RELAY FOR DEATH: Natural Incapacity 2xCD The Helen Scarsdale Agency


RELAY FOR DEATH: Natural Incapacity     2xCD   The Helen Scarsdale Agency

Sisters, Rachal and Roxann Spikula, have provided here, two very long tracks over the course of two discs; that provide a sea of unending ambient noise from start to finish.

I am torn really, as in short bursts I do love noise as a genre; and really should lap this up.  But, whilst this album as a whole does have the foundation to build something great upon, there seems to be little else but the sound of factory with machines whirring and humming away.

Overall, this is actually fairly inoffensive; and ultimately this is its undoing.  As a whole it feels fairly lifeless, neither too noisy, nor ambient enough; and whilst sat lost all at sea, this draws zero provocation and ultimately does nothing for the listener.  It really needs some screaming, shouty vocals.

The worst crime of all is that this requires little talent to produce.  Get yourself a tape recorder and a friend in a factory; and you too can produce over two hours of pointless droning noise just like the Spikula twins.


SIGTRYGGUR BERG SIGMARSSON: So Long CD The Helen Scarsdale Agency


SIGTRYGGUR BERG SIGMARSSON: So Long   CD The Helen Scarsdale Agency

Taking approximately fifteen years to complete Sigmarsson provides us with three long tracks of ambient and drone over the space of and hour and seven minutes. For some this will test the patience; for others this will provide an opportunity to sit and observe what appears in the cracks and crevices of subtlety along the way. I sit in the middle, in all honesty; and approached this work with minor trepidation.

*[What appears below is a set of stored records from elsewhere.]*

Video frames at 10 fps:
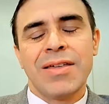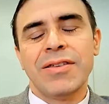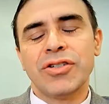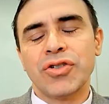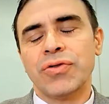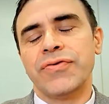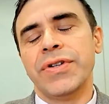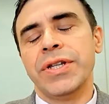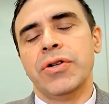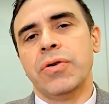This short
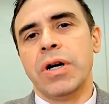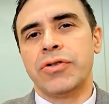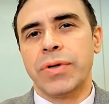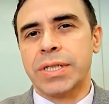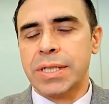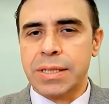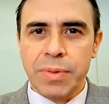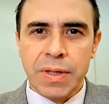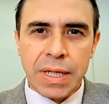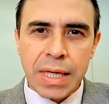video addresses some
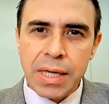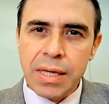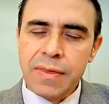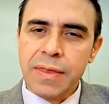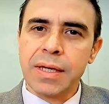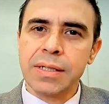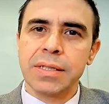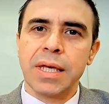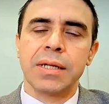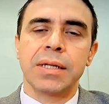of the key things
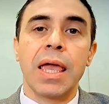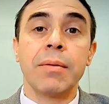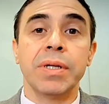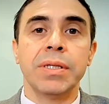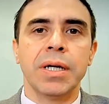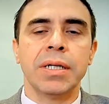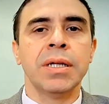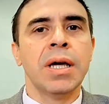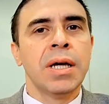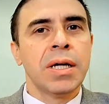that can be
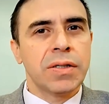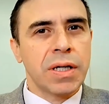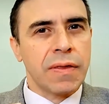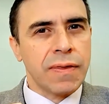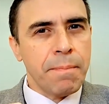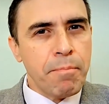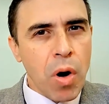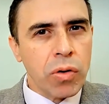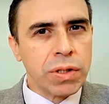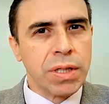done to get the
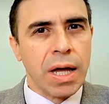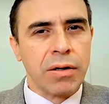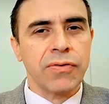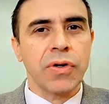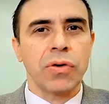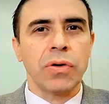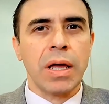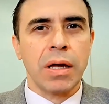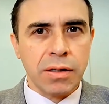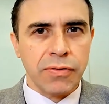most out of your
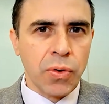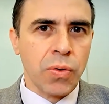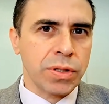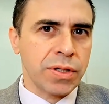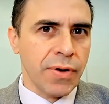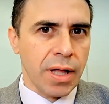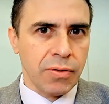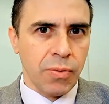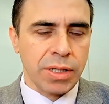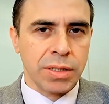end of course
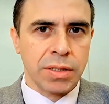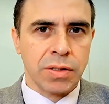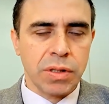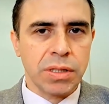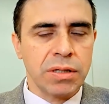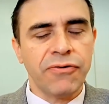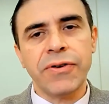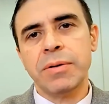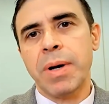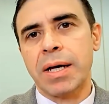evaluation. So this is the
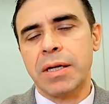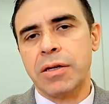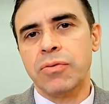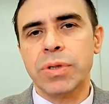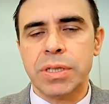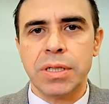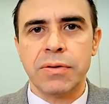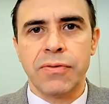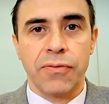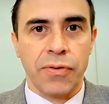feedback that you
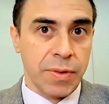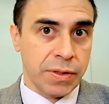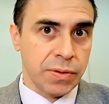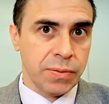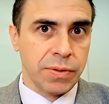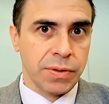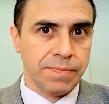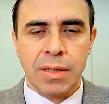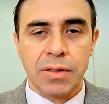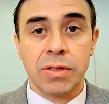receive from the students.
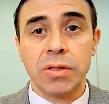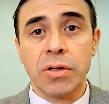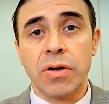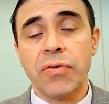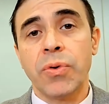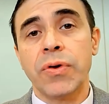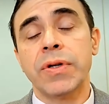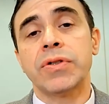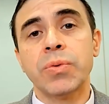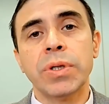To start off with,
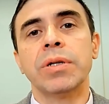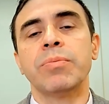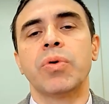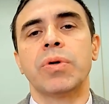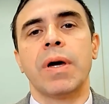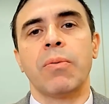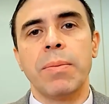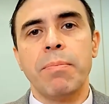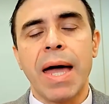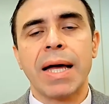it's really important that we
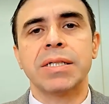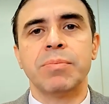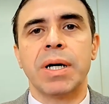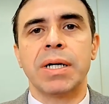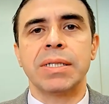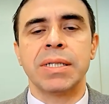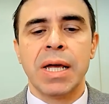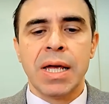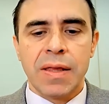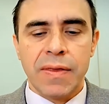maximize
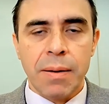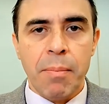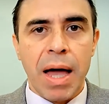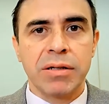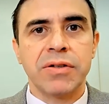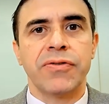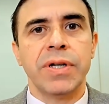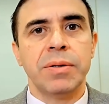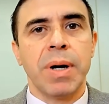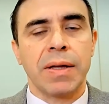the amount of
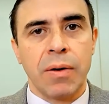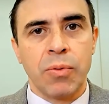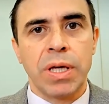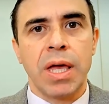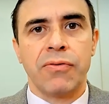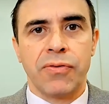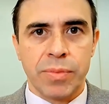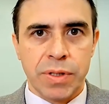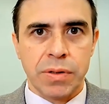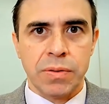feedback that we get
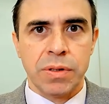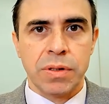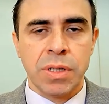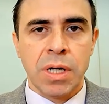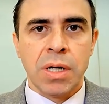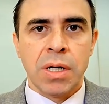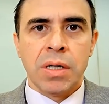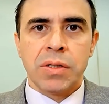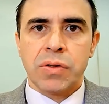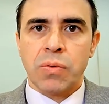from students.
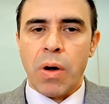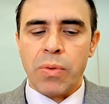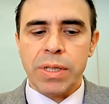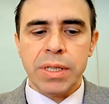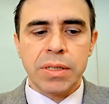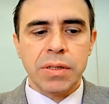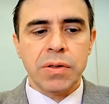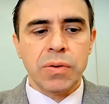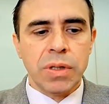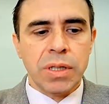So what we need to
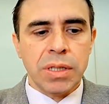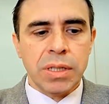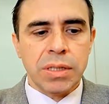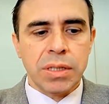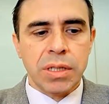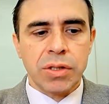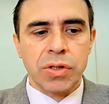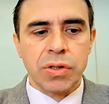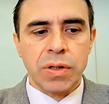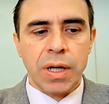do is
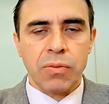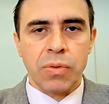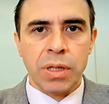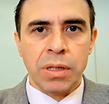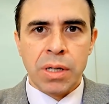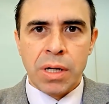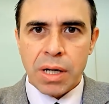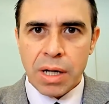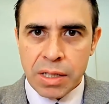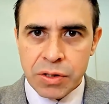ensure that we
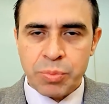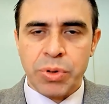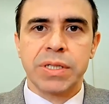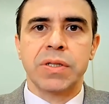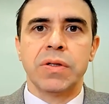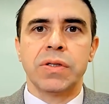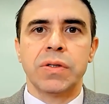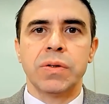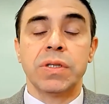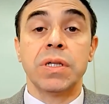express to the
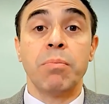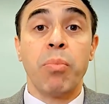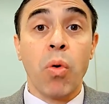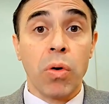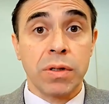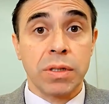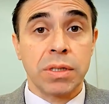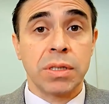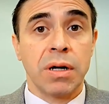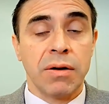students the
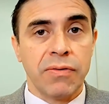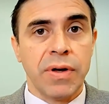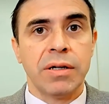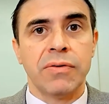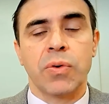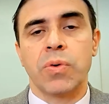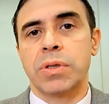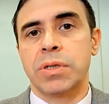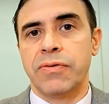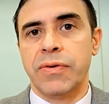importance of end of
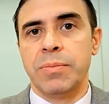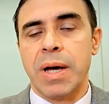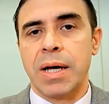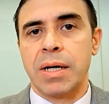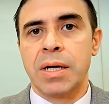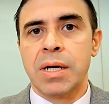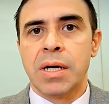course feedback.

The aptly titled ‘So Long’, is an interesting affair for the most part; it works better on CD as well, as this would be broken up too much in any other format.   Resonating swells appear through the dense fog of machine hums and breathing field recordings; and ‘Eight Hour Delay’ eventually unfolds into a cloud of ghostly Dark Ambient.

‘The Trip’ starts immediately where its predecessor left off, evolving into a sea of elevating pads that echo out as a beacon of light; guiding the ship of sound to shore, where the ‘Late Night Arrival’ takes an altogether more sinister turn. Awaiting our traveller sits a harbour of desolate blackness where the ominous hum of digital blackness engulfs all that drop anchor.

Overall, ‘So Long’ is a gripping and intriguing journey, that rewards the more patient out there, with many a twist and turn for those with eager ears; to latch onto the minor nuances of sound that interrupt this subterranean behemoth of Drone.